*** DATA FOR ANALYSIS ***
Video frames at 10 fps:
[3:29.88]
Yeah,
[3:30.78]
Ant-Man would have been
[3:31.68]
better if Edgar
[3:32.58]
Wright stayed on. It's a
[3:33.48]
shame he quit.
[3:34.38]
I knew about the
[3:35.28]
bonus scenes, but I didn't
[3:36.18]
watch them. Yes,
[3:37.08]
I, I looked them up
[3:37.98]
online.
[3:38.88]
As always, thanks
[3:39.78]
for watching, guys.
*** End of DATA FOR ANALYSIS ***
*** DATA FOR ANALYSIS ***
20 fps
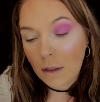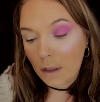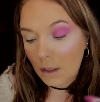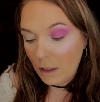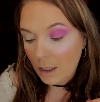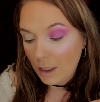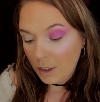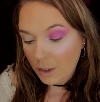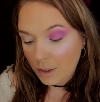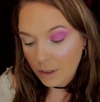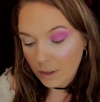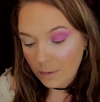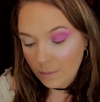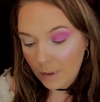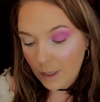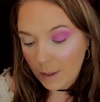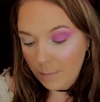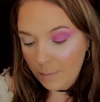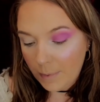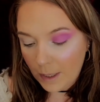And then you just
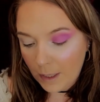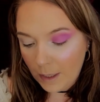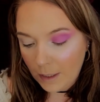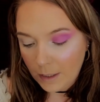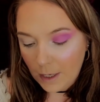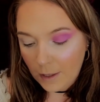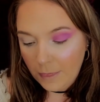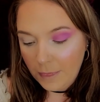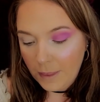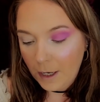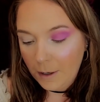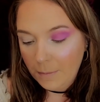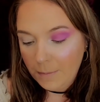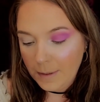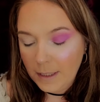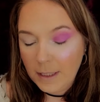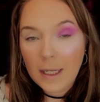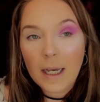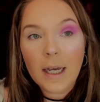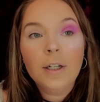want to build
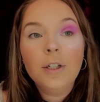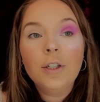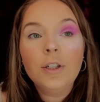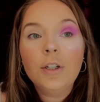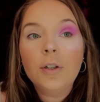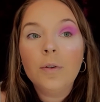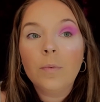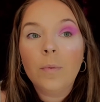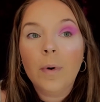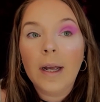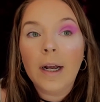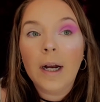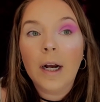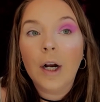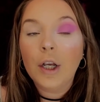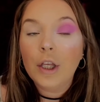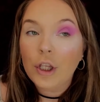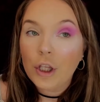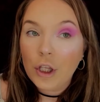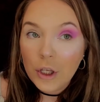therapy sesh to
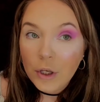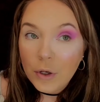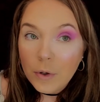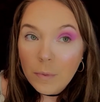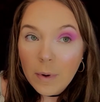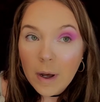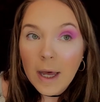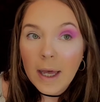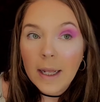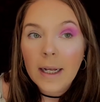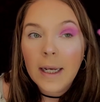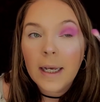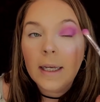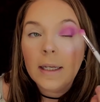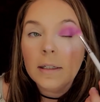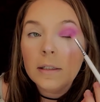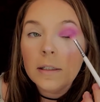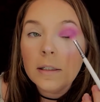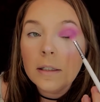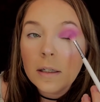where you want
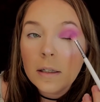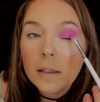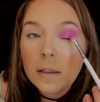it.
*** End of DATA FOR ANALYSIS ***
*** DATA FOR ANALYSIS ***
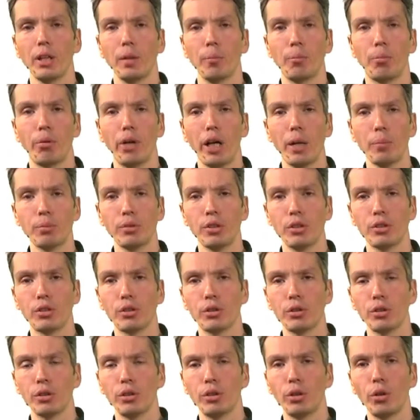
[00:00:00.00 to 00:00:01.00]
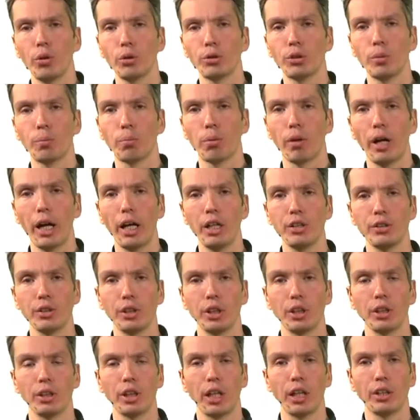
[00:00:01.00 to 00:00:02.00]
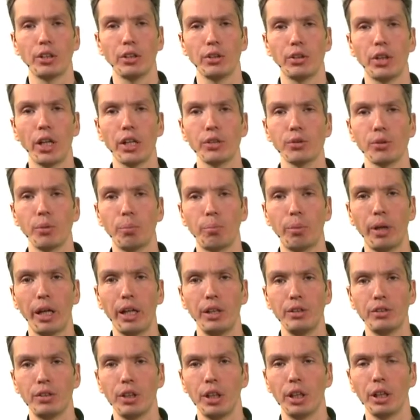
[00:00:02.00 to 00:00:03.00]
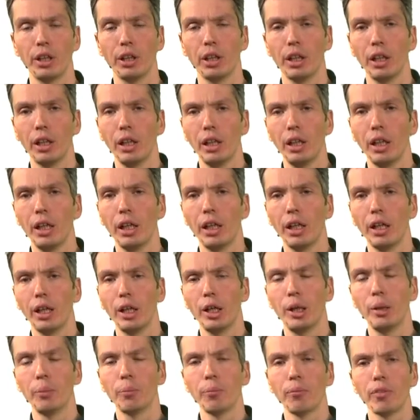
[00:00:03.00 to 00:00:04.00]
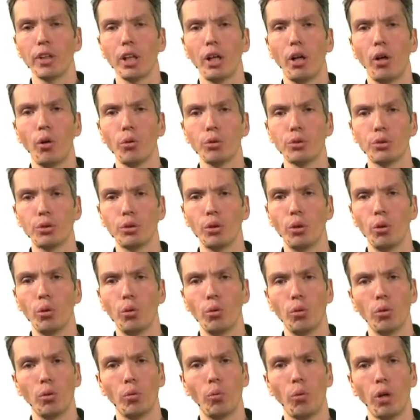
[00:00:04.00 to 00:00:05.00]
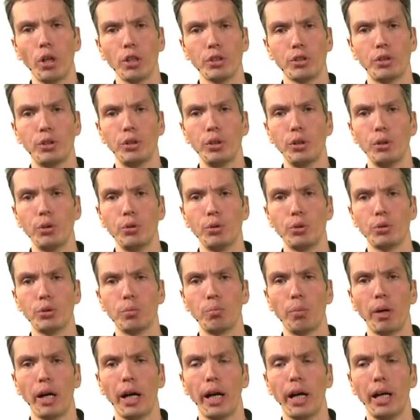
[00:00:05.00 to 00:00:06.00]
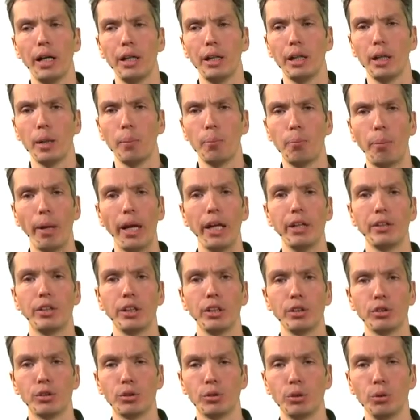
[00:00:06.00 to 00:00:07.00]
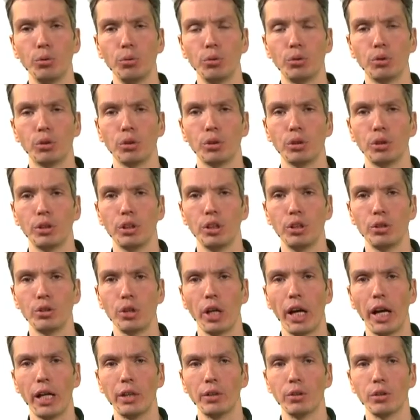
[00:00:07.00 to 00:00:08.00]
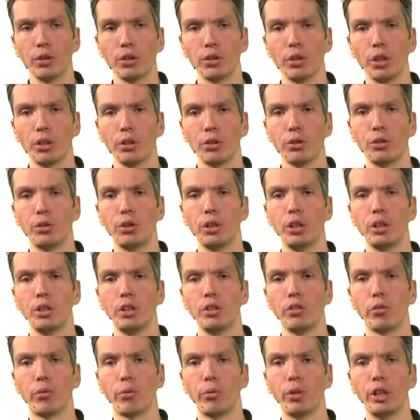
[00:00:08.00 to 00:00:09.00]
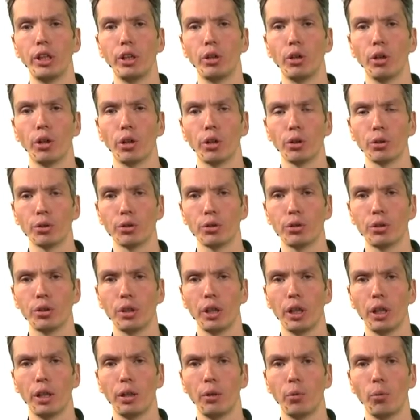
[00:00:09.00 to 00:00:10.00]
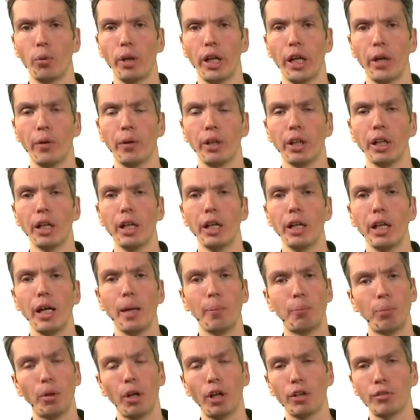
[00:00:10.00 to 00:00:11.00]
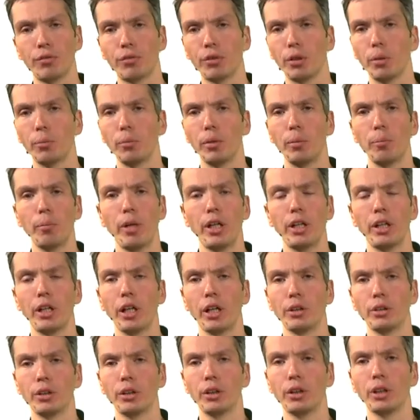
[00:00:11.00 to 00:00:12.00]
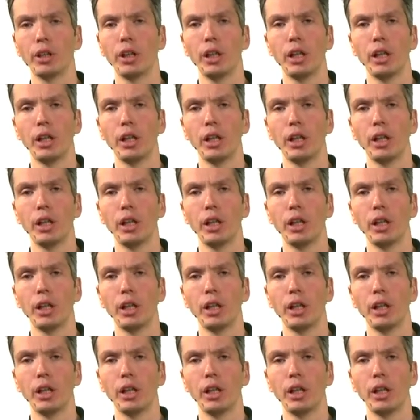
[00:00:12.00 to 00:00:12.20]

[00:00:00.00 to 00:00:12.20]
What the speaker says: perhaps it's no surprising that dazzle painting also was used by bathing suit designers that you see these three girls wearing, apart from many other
*** End of DATA FOR ANALYSIS ***
> WHAT NEEDS TO BE DONE
Look above for the line with "[00:00:02.00 to 00:00:03.00]" and the line with "What the speaker", then copy exactly the lines from the first through the second, both kept, with no pictures.

> RESPONSE
[00:00:02.00 to 00:00:03.00]
[00:00:03.00 to 00:00:04.00]
[00:00:04.00 to 00:00:05.00]
[00:00:05.00 to 00:00:06.00]
[00:00:06.00 to 00:00:07.00]
[00:00:07.00 to 00:00:08.00]
[00:00:08.00 to 00:00:09.00]
[00:00:09.00 to 00:00:10.00]
[00:00:10.00 to 00:00:11.00]
[00:00:11.00 to 00:00:12.00]
[00:00:12.00 to 00:00:12.20]

[00:00:00.00 to 00:00:12.20]
What the speaker says: perhaps it's no surprising that dazzle painting also was used by bathing suit designers that you see these three girls wearing, apart from many other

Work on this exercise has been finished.